A Principled Revolutionary

by Danielle Fong

Laura Schewel, someone who has been a personal inspiration to me, and who has been an amazing friend, has been named by MIT Technology Review as one of the world’s top 35 innovators under 35. She’s accepting her award at this year’s emTech, and I wanted to write here a short letter about the importance of her work, and what it means to me.

 

Laura Schewel

Cites have been called the defining technology of civilization.They are emergent phenomenon, work admirably at an extraordinary range of scales and complexities, incubate our most audacious dreams, are more resilient and long lived than even the hardiest identified organisms, and are on balance, the most scalable, efficient, general purpose mode of human organization that we’ve got. Cities are green, and cities are our future.

Yet for all of their merits, the dynamics of cities remain much a mystery. And traffic, among the most dynamic of  dynamics, is among the most consequential.

Access defines neighborhoods and the life of commercial enterprises. And at the city level, we give up a spectacular amount of our cities to pavement and automobile traffic (estimates vary between 30 – 40% of our cities and 50 – 60% of the world’s built surface). The road network layouts of cities are incredibly durable, withstanding fires, earthquakes, floods, the replacement of the entire building stock, even the fall of a civilization.‡ ⩈

City managers want to know which roads will help their city cope. Real estate developers desire what will help their developments grow. Retail establishments want to know who visits where, when, how, and for what. Environmentalists want to know how to shorten and make efficient shopping trips and daily commutes. And citizens want to know why so many transportation improvement projects seem to harm their commute, rather than help.

The questions drive a multi-billion dollar intelligence industry; people are paying for answers, and customers are sophisticated. Fundamentally, however, the field is in a pre-Galilean state of knowledge — flows, impressions, anecdotes, and theories abound, but this there hasn’t been enough data, at a granular enough level, to create and verify models that provide meaningful efforts to specific questions. Guesswork, and linear projection predominate. We can do better.

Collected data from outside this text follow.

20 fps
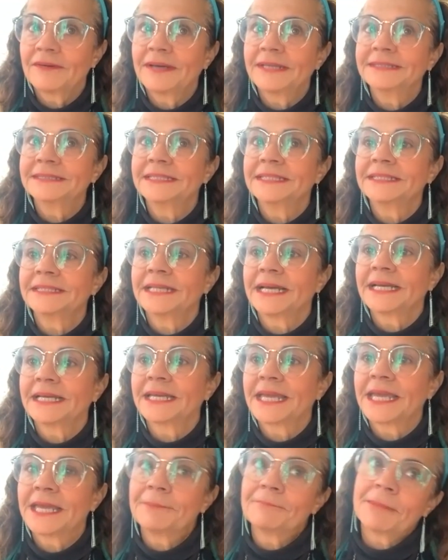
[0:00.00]
and then I
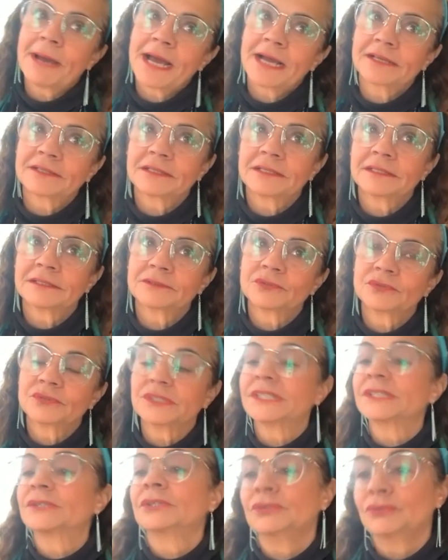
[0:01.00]
came back to
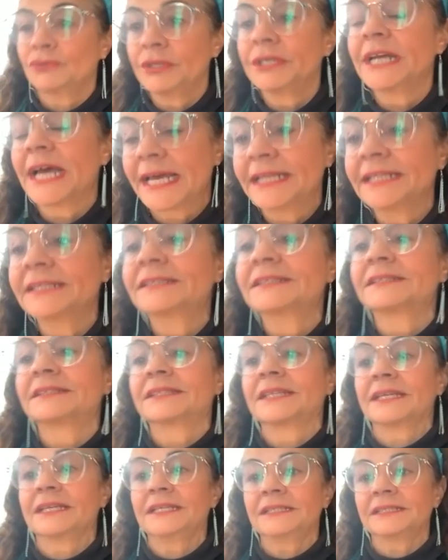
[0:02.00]
the United
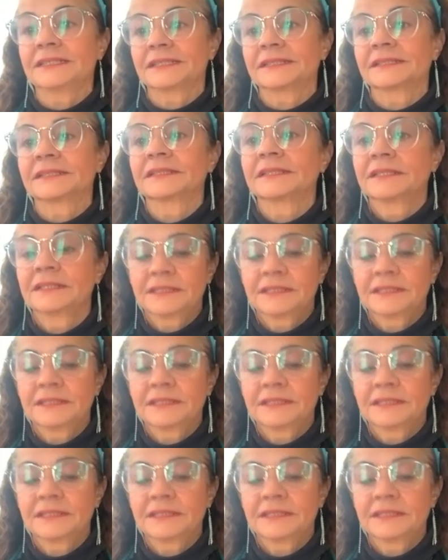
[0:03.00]
States,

Laura Schewel is a principled revolutionary. Her extreme bias is to uncover hidden efficiencies in planetary scale infrastructure; work that is among the most pragmatic and impactful that I could imagine. And so, her and her StreetLight Data team combine precise and granular data, gathered by GPS with fleet vehicle and opt-in insurance partnerships, with scientific rigor, world class modeling and simulation, high octane data visualization and analysis, and deep insight in systems thinking and dynamics. They use these tools to provide real answers to specific questions for specific projects for governments, retailers, real estate developers, car dealerships, and economists. Moreover, they provide the tools, perspective, and cognitive framework for each of these customers to play with, learn from, and get a feel for the dynamics of each of their respective systems. StreetLight Data is bringing excellence in systems thinking to our most important organizations.

My cofounder and I have at this point met a large fraction of the strikingly competent beings that comprise the technology elite. Struck by the discrepancy between the ability of startup companies and governments to act, we asked ourselves, who among our friends could we imagine as president, leading our government to ascendance, success and efficiency?

We thought for just a second, and then at once said, “Laura Schewel.”

– Jane Jacobs, The Economy of Cities, 1970

– Stewart Brand, How Buildings Learn, 1995,
– The 1460 Aztec plat of Tenochititlan defined the principal streets of modern central Mexico City.) Alvarez, Jose Rogelio (2000). “Mexico, Ciudad de”. Enciclopedia de Mexico (in Spanish) 9. Encyclopædia Britannica. pp. 5242–5260.